Abstract
•Random Forest and Rotation Forest classifiers are used for subcellular localization.•Various feature extraction strategies are utilized.•SMOTE is employed as a data balancing technique.•SMOTE has improved prediction performance in classifying protein images.•A web server is available online at http://111.68.99.218/RF-SubLoc.
Protein subcellular localization plays a vital role in understanding proteins’ behavior under different circumstances. The effectiveness of various drugs can be assessed by the successful prediction of protein locations. Therefore, it is important to develop a prediction system that is sufficiently reliable and accurate in making decisions regarding the protein localization. However, main problem in developing a reliable and high throughput prediction system is the presence of imbalanced data, which greatly affects the performance of a prediction system. In order to remedy this problem, we utilized the notion of oversampling through Synthetic Minority Oversampling TEchnique (SMOTE).
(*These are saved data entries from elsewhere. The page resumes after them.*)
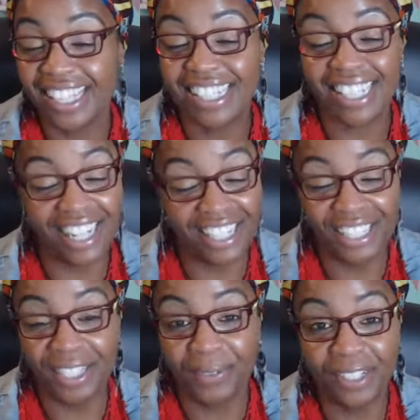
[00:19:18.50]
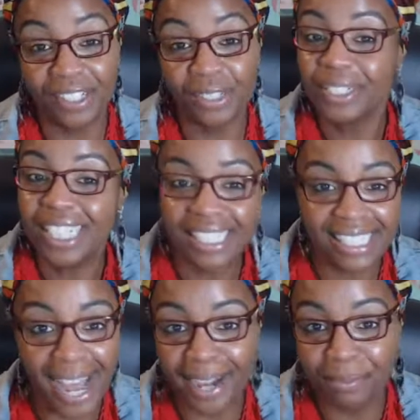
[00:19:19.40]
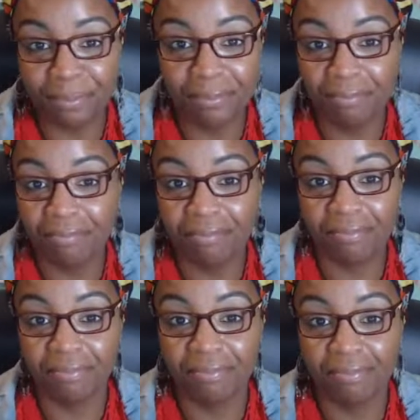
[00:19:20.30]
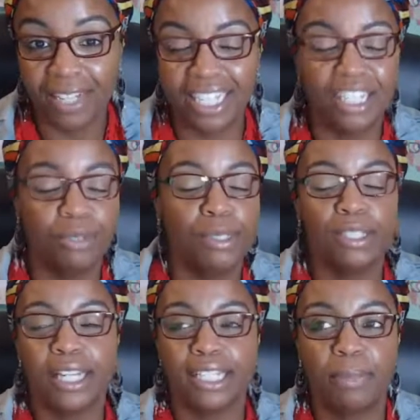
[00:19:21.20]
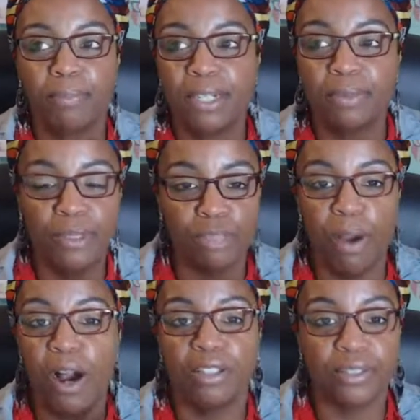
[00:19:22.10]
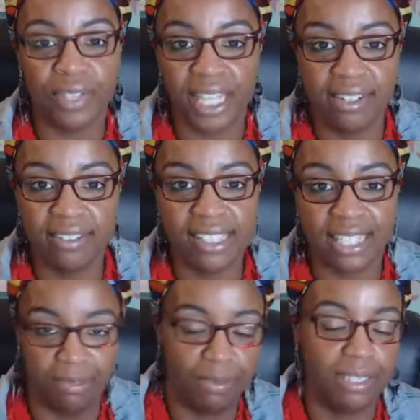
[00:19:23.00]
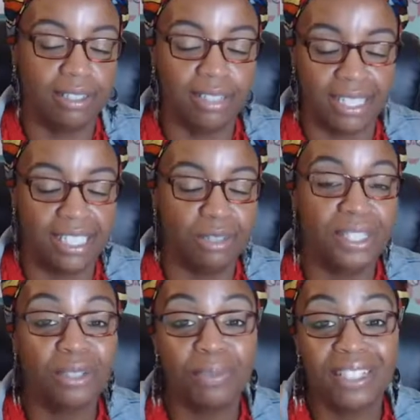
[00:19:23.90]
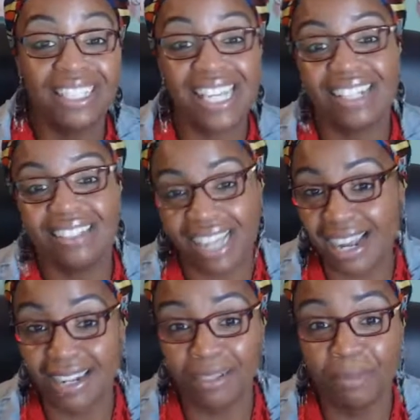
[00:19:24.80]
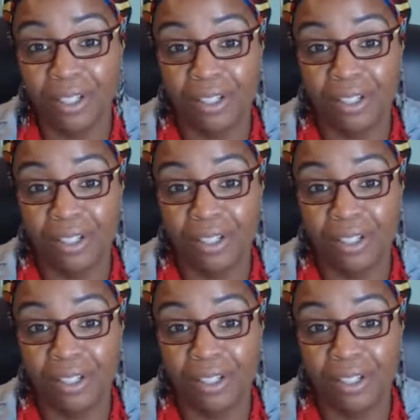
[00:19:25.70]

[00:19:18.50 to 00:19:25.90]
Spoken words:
That's a lot of healing work. So it takes time. And it could be like the minimal, small little things that need to be healed, but it takes time.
Further, different feature extraction strategies and ensemble classification techniques are assessed for their contribution toward the solution of the challenging problem of subcellular localization. After applying SMOTE data balancing technique, a remarkable improvement is observed in the performance of random forest and rotation forest ensemble classifiers for CHOM, CHOA and VeroA datasets. It is anticipated that our proposed model might be helpful for the research community in the field of functional and structural proteomics as well as in drug discovery.